Medicina de la India



Isabel se miró en el espejo de la tienda de hilaturas de la señora Eufrasia. El sombrero le sentaba como un guante. El rojo le resaltaba la piel de las mejillas, el trozo de tul que caía sobre la cara y le cubría parte del ojo derecho le daba un aire sofisticado y la pluma… la pluma era lo más bonito que había visto nunca.
—Me lo llevo —decidió sin saber cómo iba a contarle a su madre que se había gastado la paga de la semana en un adorno para el pelo.
Mientras se lo envolvía, la señora Eufrasia no dejaba de alabar la compra.
—Te llevas lo mejor de la tienda. ¿Has tocado este fieltro? ¿Y el tul? No lo hallarás más precioso y delicado, y la pluma, la pluma viene directa de la India.
—¿Y dónde cae eso?
—Más allá de África, por detrás de Arabia, cerca de China.
—¿Cómo los mantones de Manila?
—Más abajo, creo, pero sí. Por allí. Los jóvenes volverán la cabeza al pasar. Te echarán unas miradas que te volverán los colores de cuando eras moza.

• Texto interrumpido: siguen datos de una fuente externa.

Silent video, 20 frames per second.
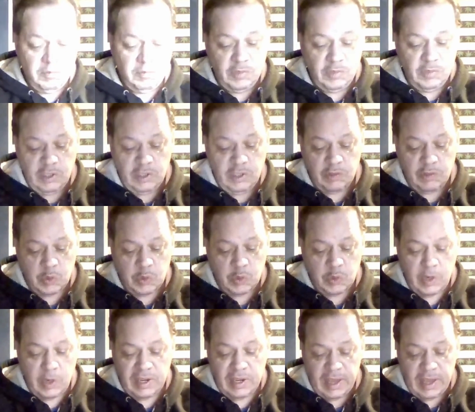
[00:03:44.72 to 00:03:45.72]
difference
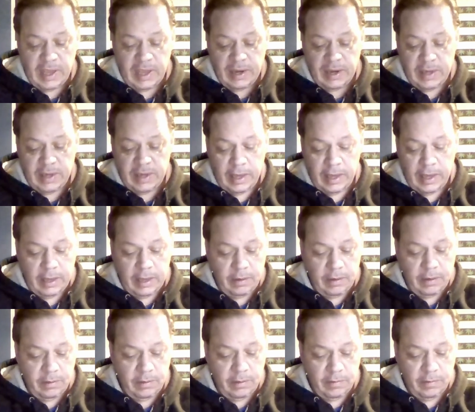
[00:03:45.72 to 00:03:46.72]
between night and day
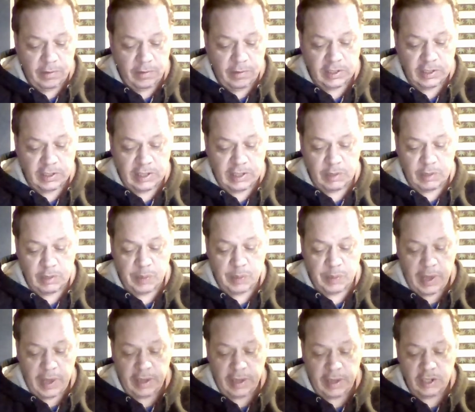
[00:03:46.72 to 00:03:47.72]
for the stimulus
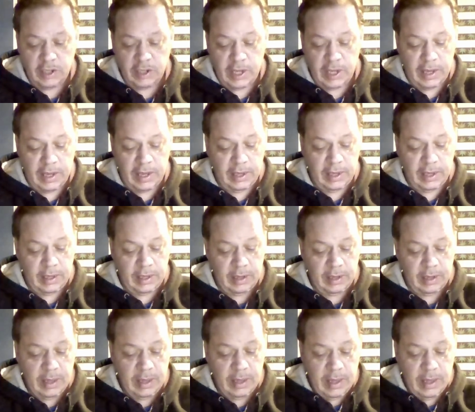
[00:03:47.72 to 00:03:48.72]
package, and
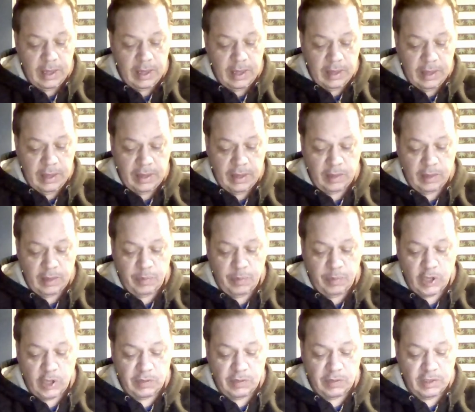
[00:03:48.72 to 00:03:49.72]
that the
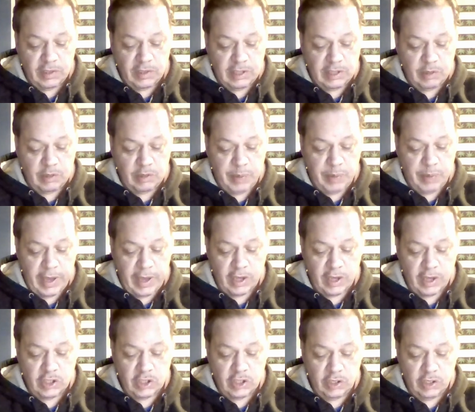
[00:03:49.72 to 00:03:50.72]
budget for the stimulus
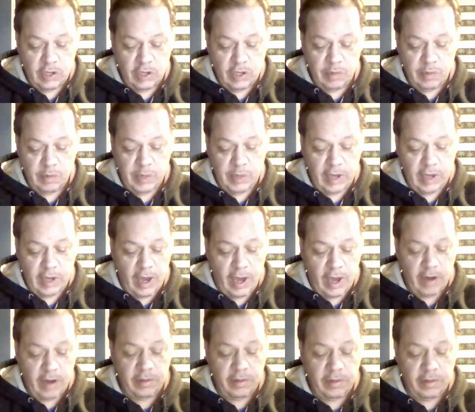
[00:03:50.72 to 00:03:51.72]
package could be
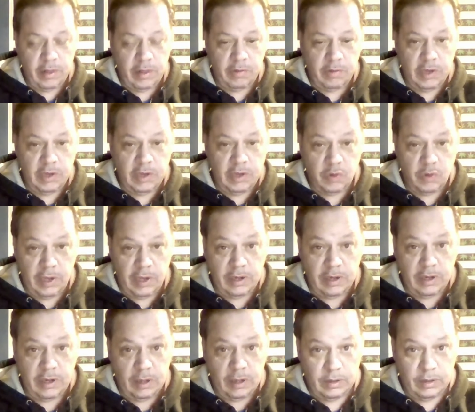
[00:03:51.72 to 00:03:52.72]
higher than $3 trillion.
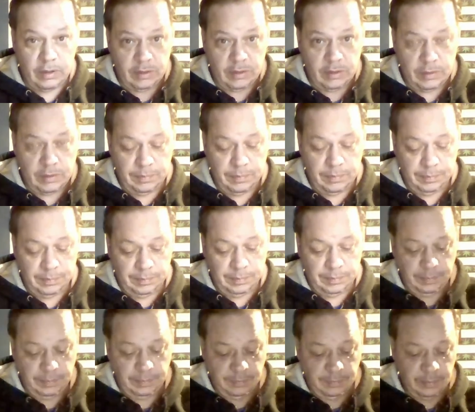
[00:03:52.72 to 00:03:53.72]

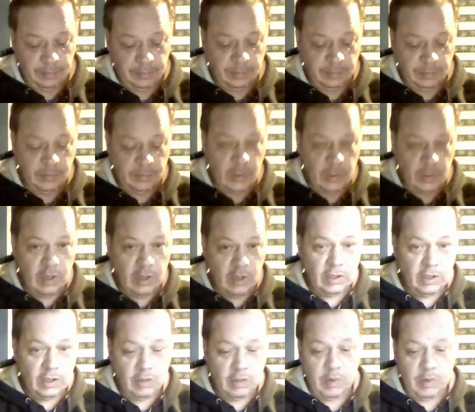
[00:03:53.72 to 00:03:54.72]

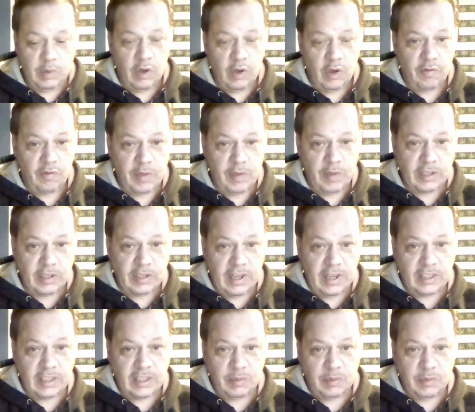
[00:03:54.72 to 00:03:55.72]
So if you go on for basically
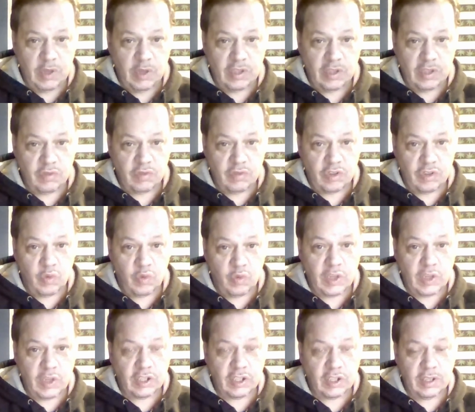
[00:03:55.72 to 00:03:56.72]
Nancy Pelosi's original
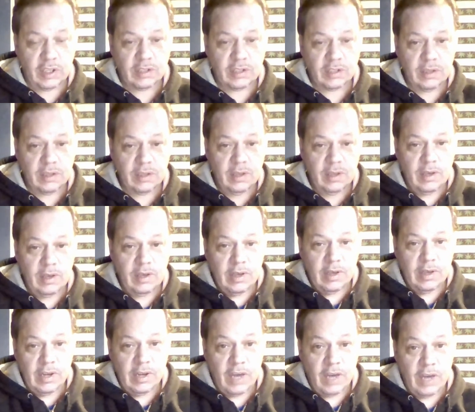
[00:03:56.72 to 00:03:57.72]
wish list,
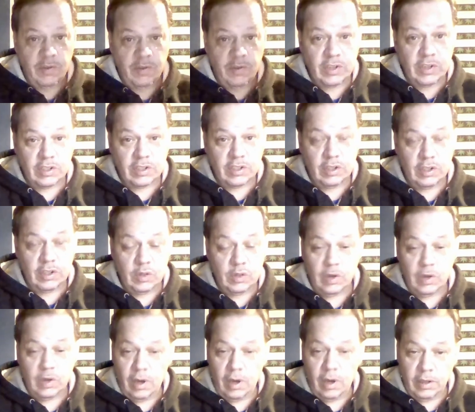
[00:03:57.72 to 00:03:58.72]
now if we just include
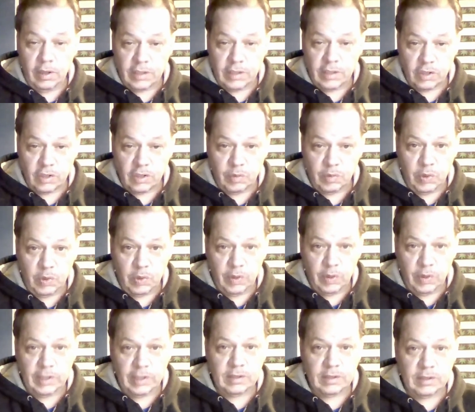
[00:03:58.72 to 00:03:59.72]
all essential
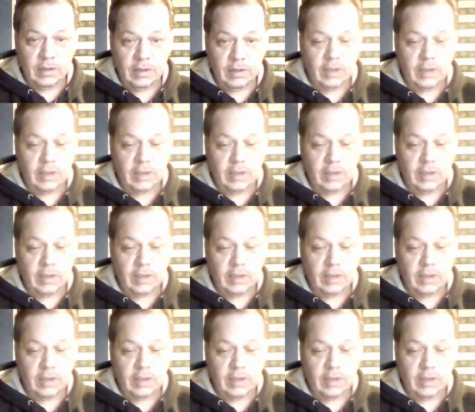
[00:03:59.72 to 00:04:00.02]
employees, not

Isabel entró en su casa a hurtadillas. Se quitó los zapatos en el recibidor y paso por delante de la cocina a todo correr y de puntillas, rezando para que la madera del suelo no le enganchara las medias y se le hiciera una carrera. ¡Lo que le faltaba!
—¿Isabel, hija, eres tú?
Entró en el dormitorio a todo correr y metió la caja debajo de la cama. Cuando se levantó, su madre ya estaba en la puerta.
—¿Qué guardas ahí?
—Nada.
—¿Cómo que nada?
Isabel no se movió, pero su madre no iba a quedarse sin enterarse qué se traía su hija entre manos. Así que la apartó de un empujón, abrió la sombrerera y sacó el sombrerito.
—¿Y esto?
—Esto… esto… esto es… —Recordó entonces el comentario de la señora Eufrasia—. Esto es medicina de la India.
Dos días habían pasado y el sombrerito adornaba de nuevo el escaparate de la casa de hilaturas. Y ella, ella no había necesitado que los muchachos del barrio le sacaran los colores, su madre se había encargado también de eso.